Par ailleurs, 35 % des femmes dont les partenaires ont été traités ont encore présenté des infections récurrentes. Bien que les données probantes indiquent clairement que les bactéries associées à la VB peuvent être transmises sexuellement, il existe également des données probantes substantielles indiquant que d’autres facteurs peuvent également contribuer à la récurrence de la VB chez certaines femmes et/ou que la récurrence est multifactorielle. La persistance d’un biofilm associé à la VB, l’échec de la recolonisation du vagin avec les lactobacilles et les variations de la réponse immunitaire peuvent également contribuer à la probabilité de récurrence10.
Les résultats récents de l’étude sont très significatifs et signalent un changement potentiel dans la façon dont les cliniciens abordent le traitement de la VB récurrente et la façon dont ils conseillent les patientes sur le rôle de la transmission sexuelle. Plus particulièrement, les résultats soulignent la nécessité de reconnaître le rôle des partenaires masculins dans la VB récurrente et de les impliquer dans les stratégies de traitement. Cela exigera que les hommes acceptent la responsabilité de leur contribution aux infections récurrentes et s’engagent à suivre un schéma thérapeutique intensif au profit de leurs partenaires. Dans l’étude, 14 % des hommes ont signalé avoir pris moins de 70 % de leurs doses de médicament, ce qui indique que l’observance chez les hommes peut être un défi2. Cependant, ces résultats donnent un nouvel espoir aux femmes qui avaient jusqu’à présent des options limitées pour la prise en charge de la VB récurrente.

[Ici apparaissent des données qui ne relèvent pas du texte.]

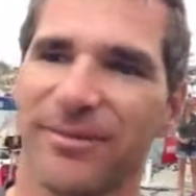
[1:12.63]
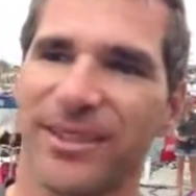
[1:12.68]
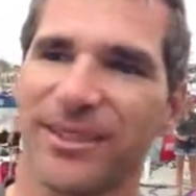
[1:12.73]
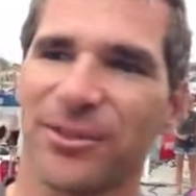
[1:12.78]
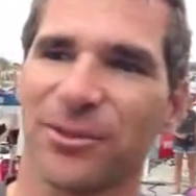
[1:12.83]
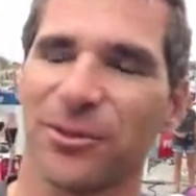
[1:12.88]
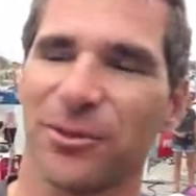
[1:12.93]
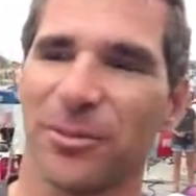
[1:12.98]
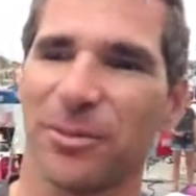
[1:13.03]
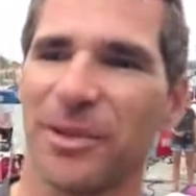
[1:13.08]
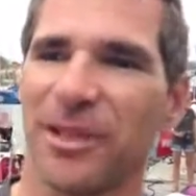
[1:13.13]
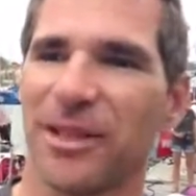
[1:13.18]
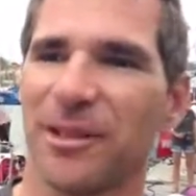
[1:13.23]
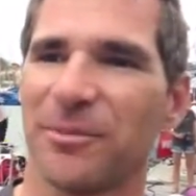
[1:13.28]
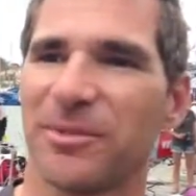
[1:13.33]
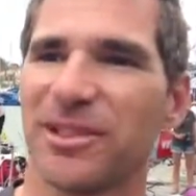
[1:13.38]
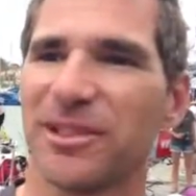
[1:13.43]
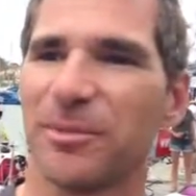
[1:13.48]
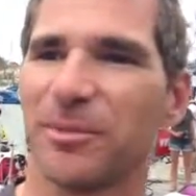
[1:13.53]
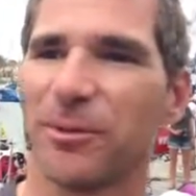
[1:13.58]
surpris
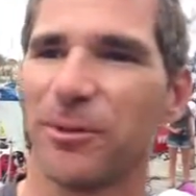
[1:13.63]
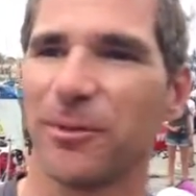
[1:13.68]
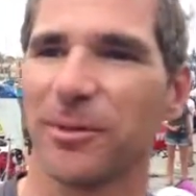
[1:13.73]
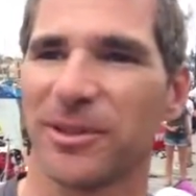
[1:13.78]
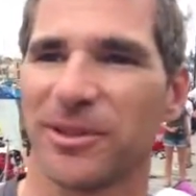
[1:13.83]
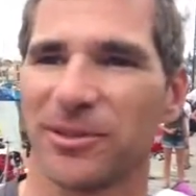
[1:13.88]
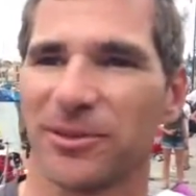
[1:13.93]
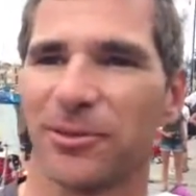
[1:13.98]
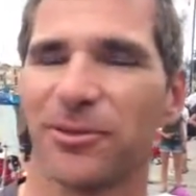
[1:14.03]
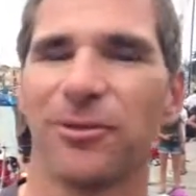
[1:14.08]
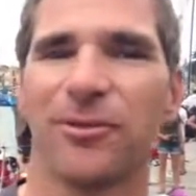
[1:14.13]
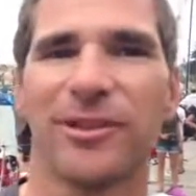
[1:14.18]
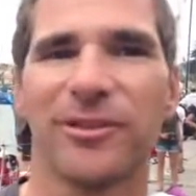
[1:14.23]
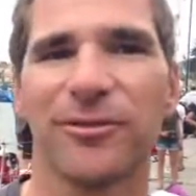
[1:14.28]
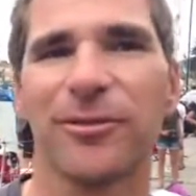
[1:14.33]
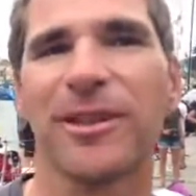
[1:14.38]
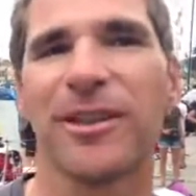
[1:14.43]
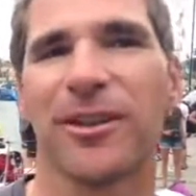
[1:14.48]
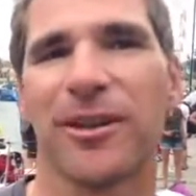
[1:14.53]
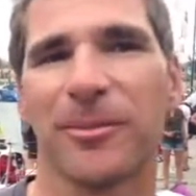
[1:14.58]
un petit peu parce que le
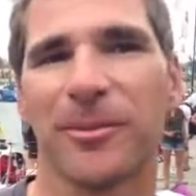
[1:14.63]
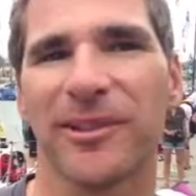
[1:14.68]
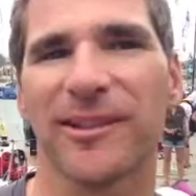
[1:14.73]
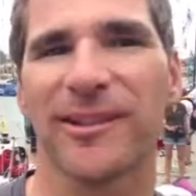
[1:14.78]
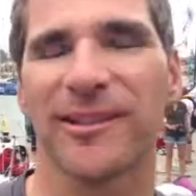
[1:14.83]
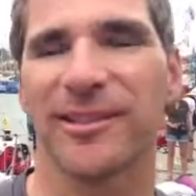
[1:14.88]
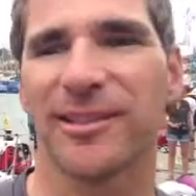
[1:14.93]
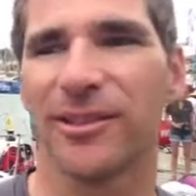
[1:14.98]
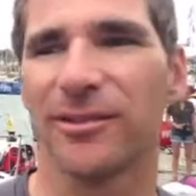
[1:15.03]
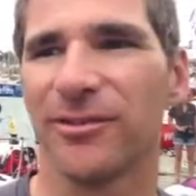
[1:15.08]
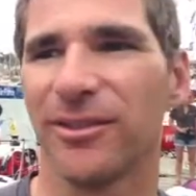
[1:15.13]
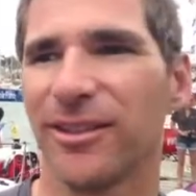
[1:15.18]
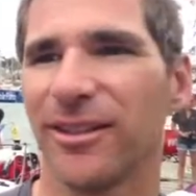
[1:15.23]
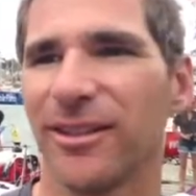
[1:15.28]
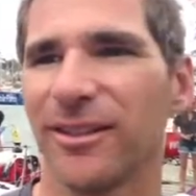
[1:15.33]
niveau est quand même très élevé.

Ce changement dans la stratégie de prise en charge augmente également l’importance d’un diagnostic rapide et exact. Les progrès réalisés dans le domaine des tests moléculaires permettent désormais une identification précise et rapide des bactéries spécifiques associées à la VB. Ces tests offrent une sensibilité et une spécificité améliorées par rapport aux méthodes traditionnelles pour le diagnostic de la VB et permettent aux cliniciens de prendre des décisions éclairées au plus proche des patientes13,14. À mesure que de nouvelles approches thérapeutiques émergent pour la VB récurrente, en particulier celles impliquant la prise en charge des partenaires, un diagnostic exact et opportun devient essentiel pour assurer un traitement approprié pour les patientes et, lorsque cela est indiqué, leurs partenaires.